> _PROBLEM TO WORK ON_:
Could you restate word for word the lines running from the one with "[0:22.99-0:23.32]" to the end of the data, both ends included, but without pictures?

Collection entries
== Segment start ==

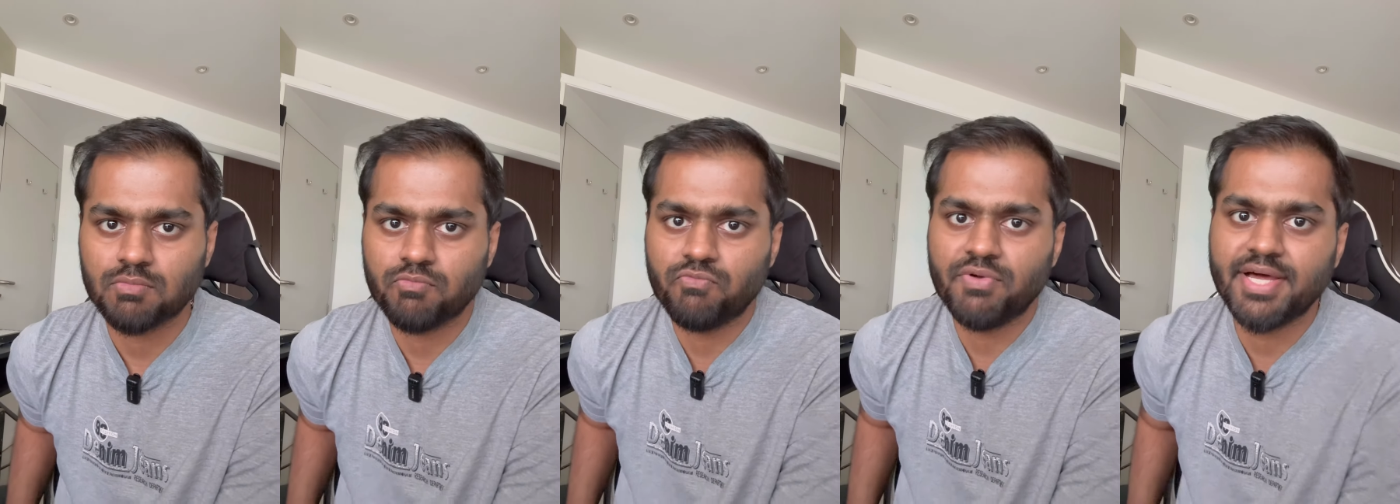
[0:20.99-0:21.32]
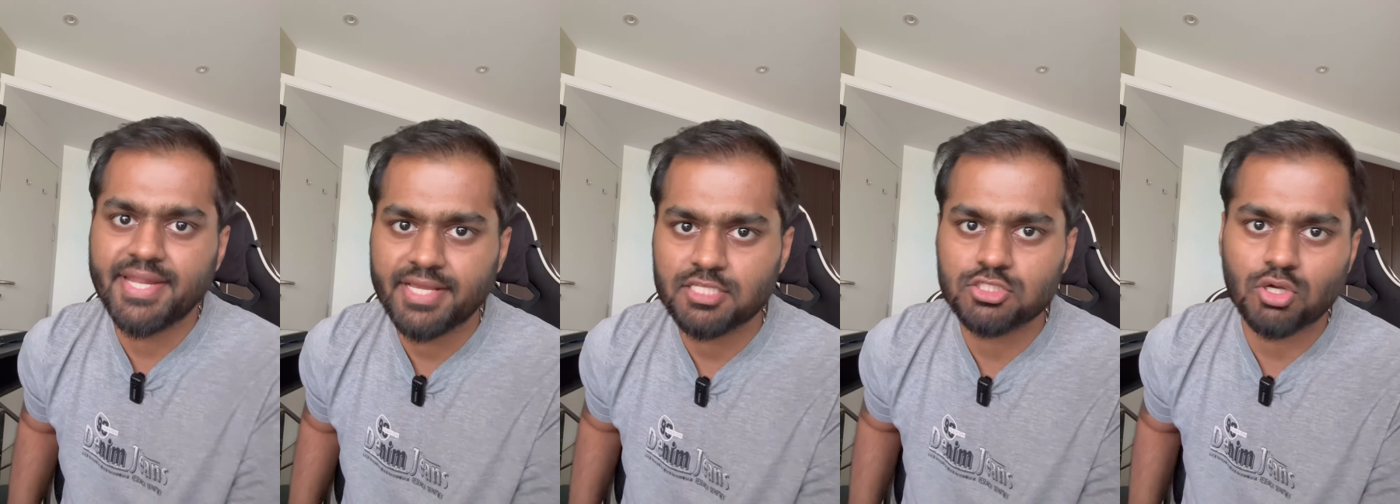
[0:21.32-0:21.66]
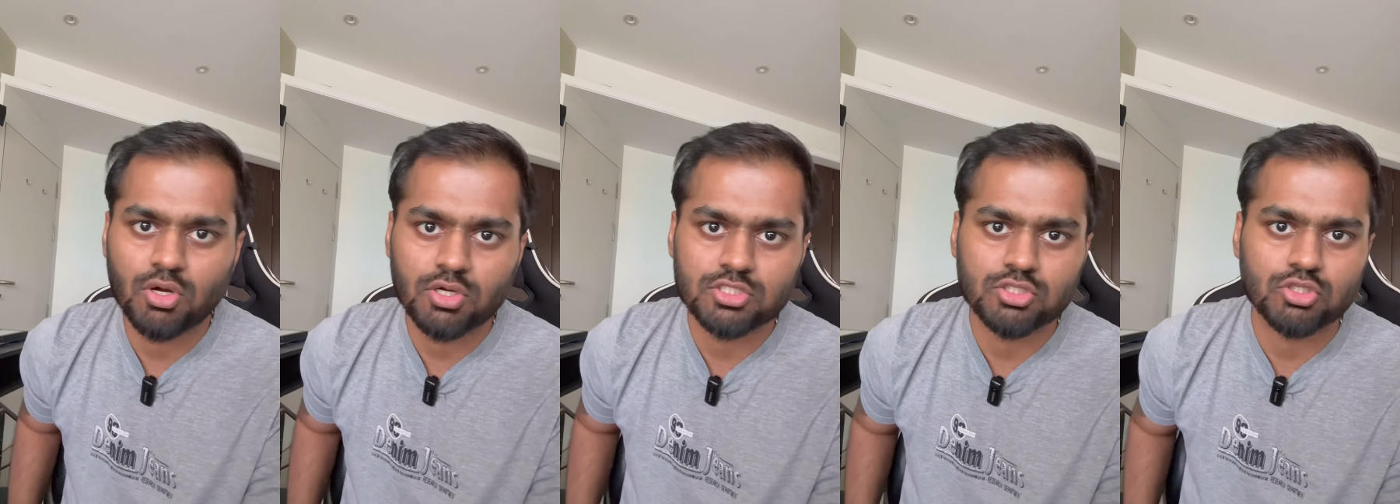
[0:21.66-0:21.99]
wearing
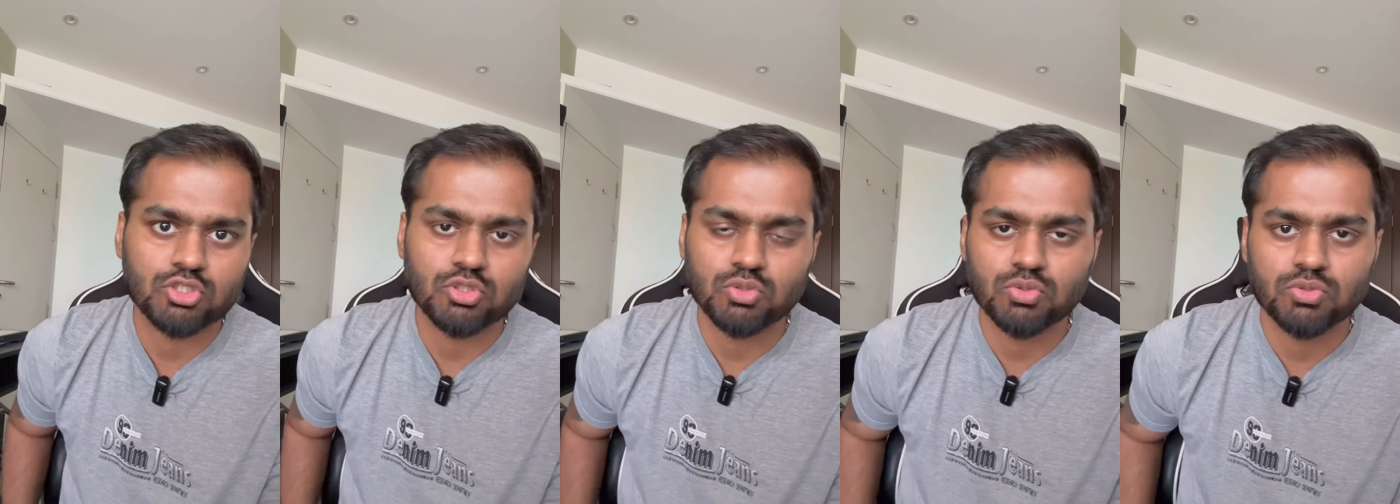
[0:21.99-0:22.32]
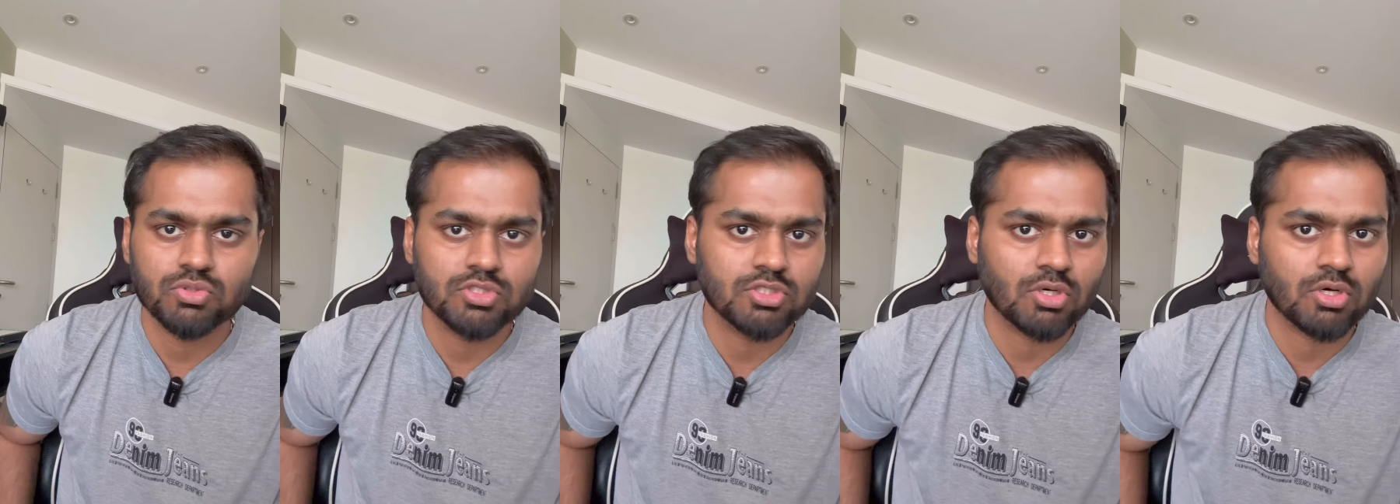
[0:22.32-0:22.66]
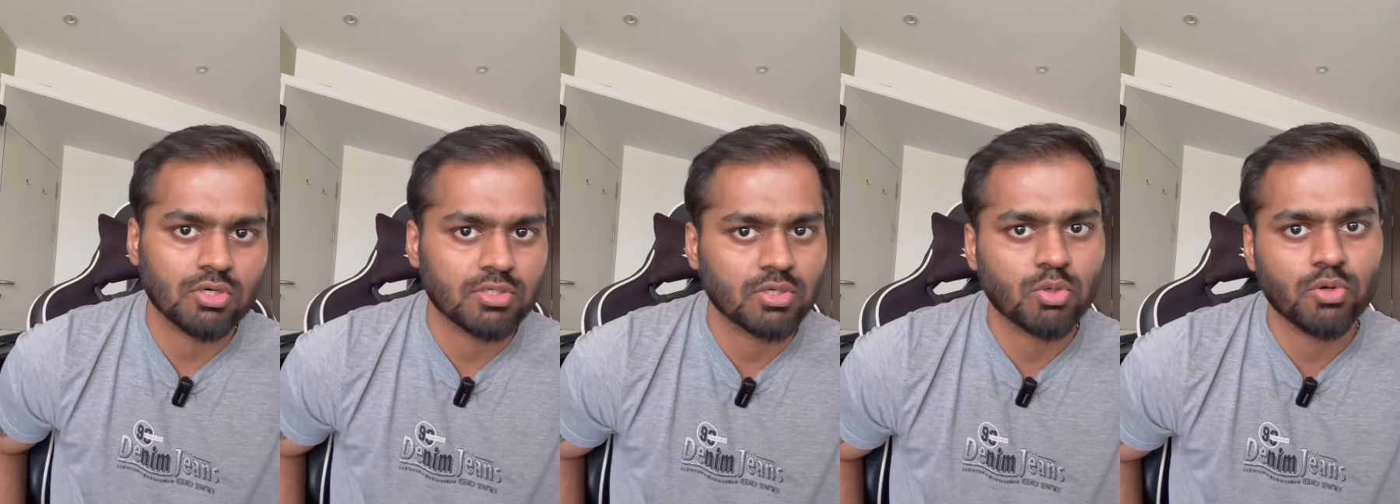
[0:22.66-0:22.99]
socks or shoes
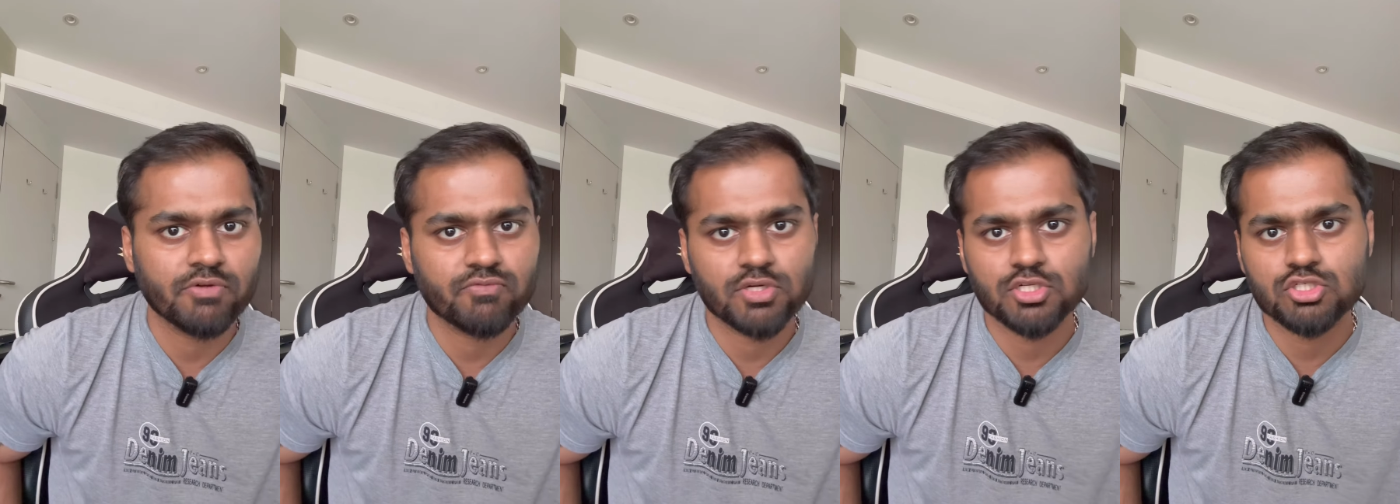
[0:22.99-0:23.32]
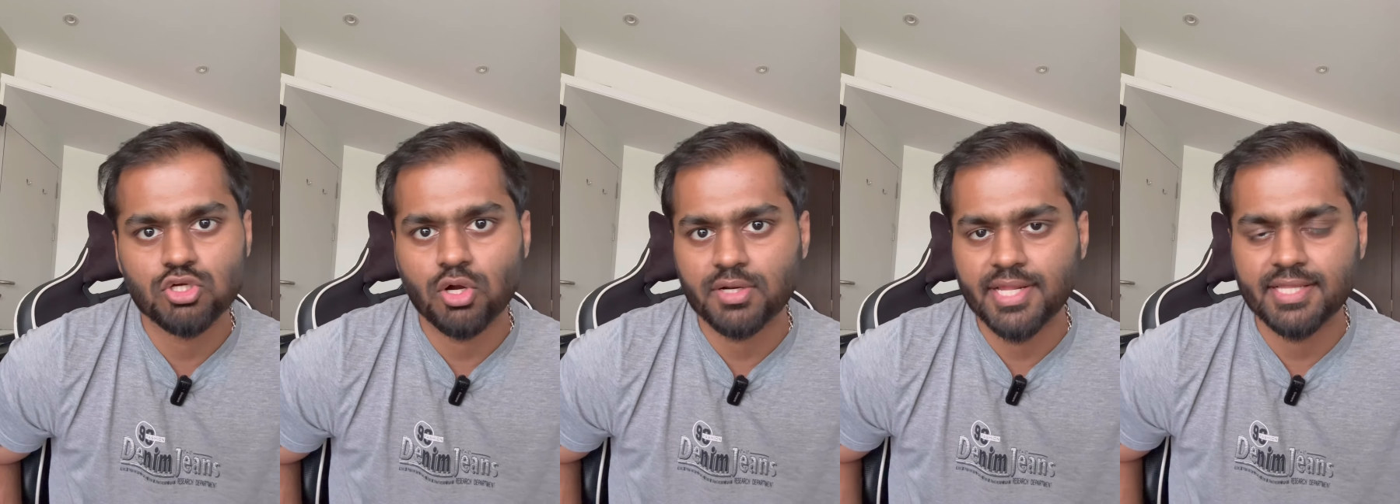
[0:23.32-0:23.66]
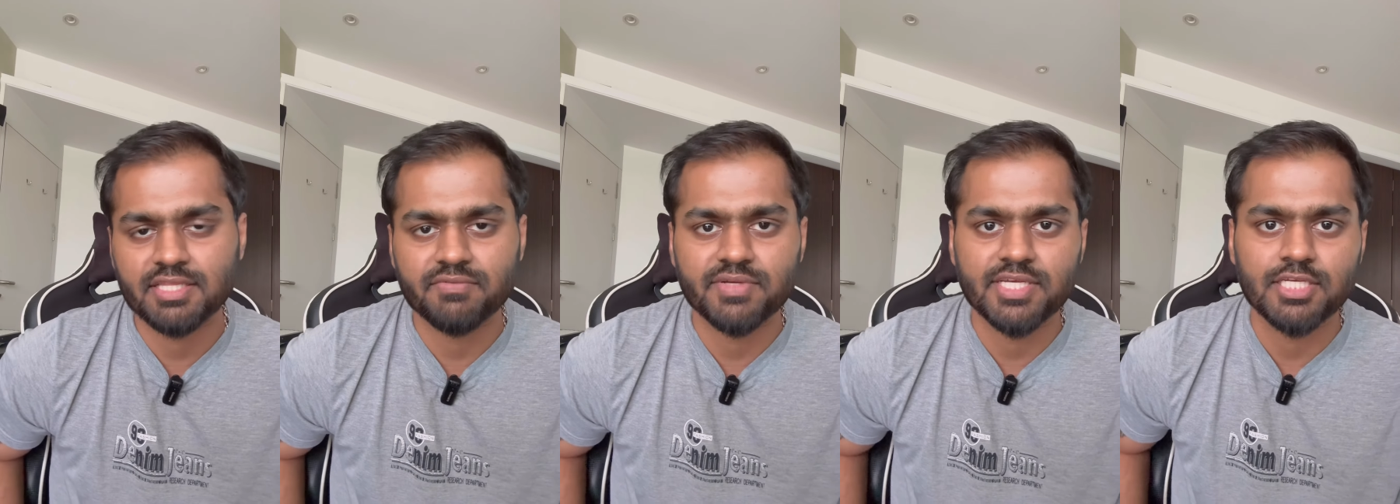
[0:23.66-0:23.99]
or going for a jog like
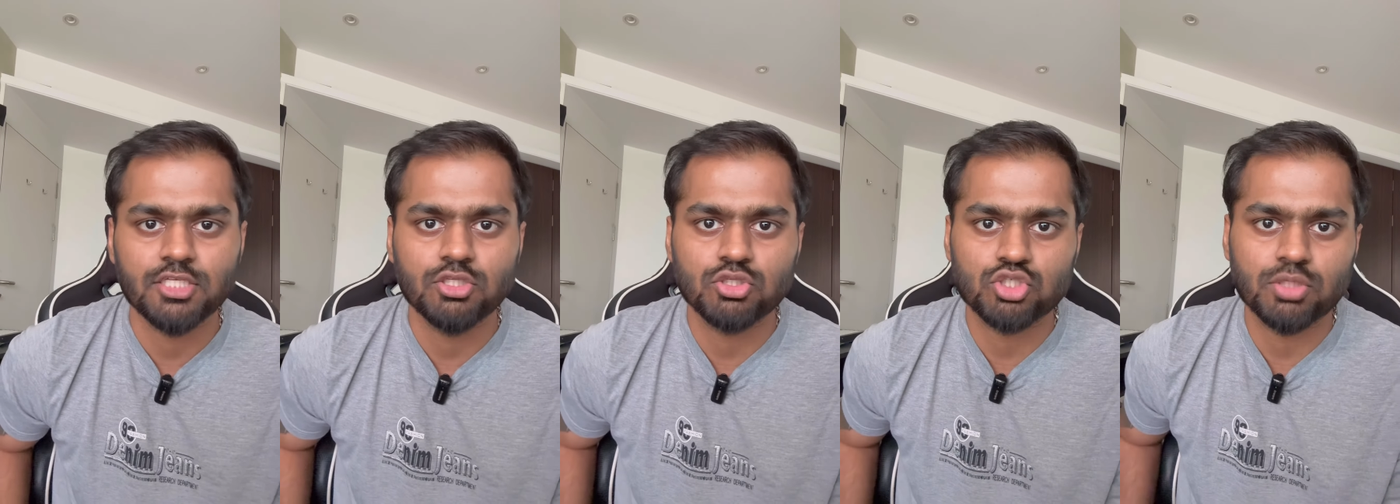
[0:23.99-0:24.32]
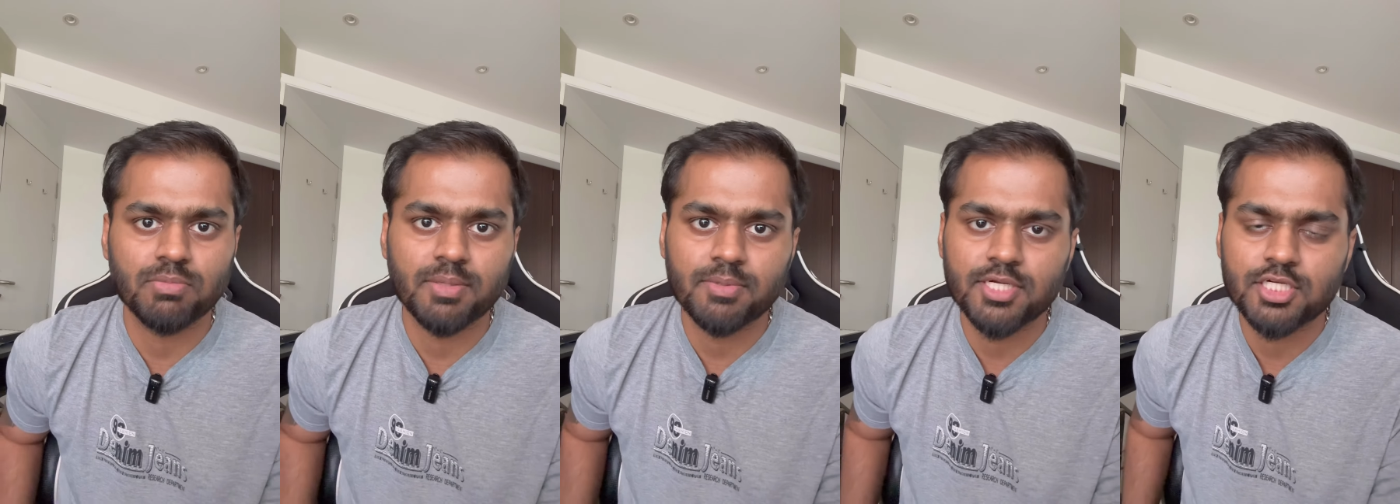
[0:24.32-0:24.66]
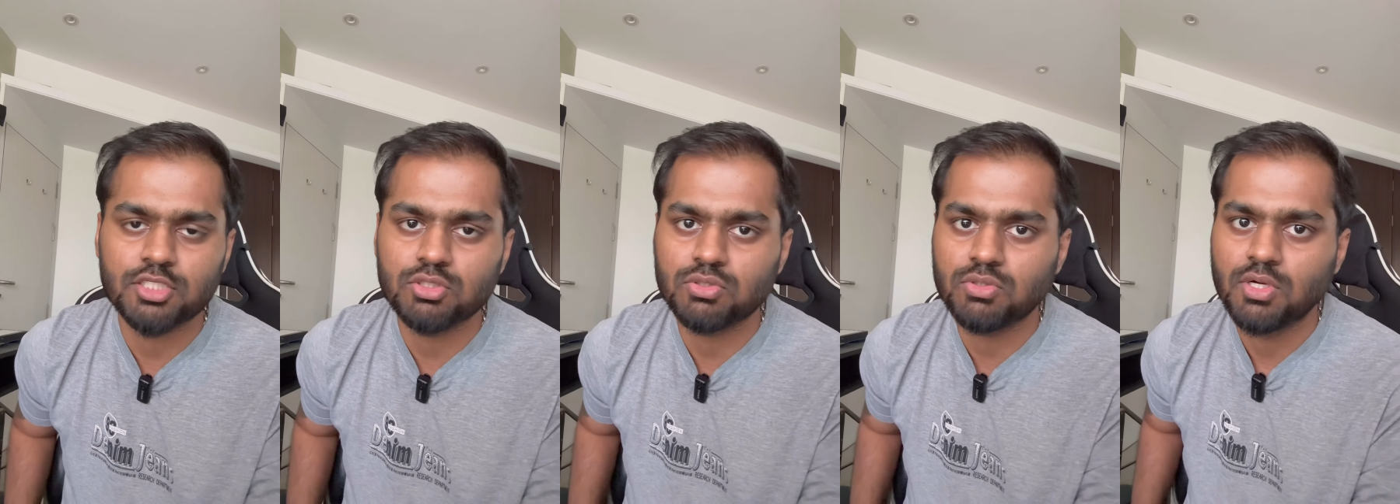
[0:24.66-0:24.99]
the way he used to be able to
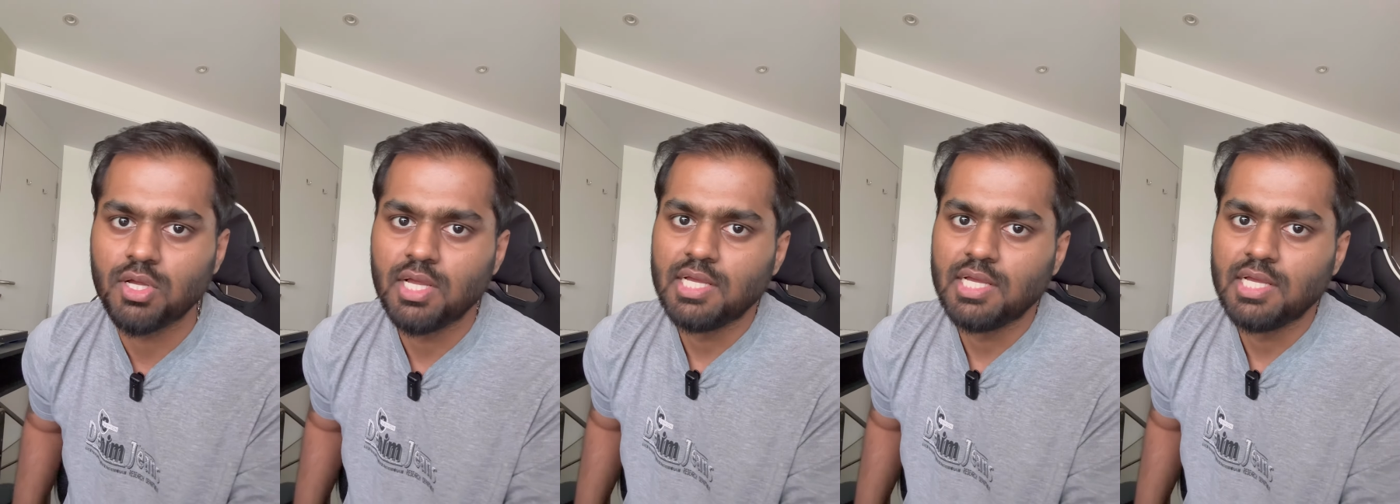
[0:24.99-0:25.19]
do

== Segment end ==

> _RESPONSE BELOW_:
[0:22.99-0:23.32]
[0:23.32-0:23.66]
[0:23.66-0:23.99]
or going for a jog like
[0:23.99-0:24.32]
[0:24.32-0:24.66]
[0:24.66-0:24.99]
the way he used to be able to
[0:24.99-0:25.19]
do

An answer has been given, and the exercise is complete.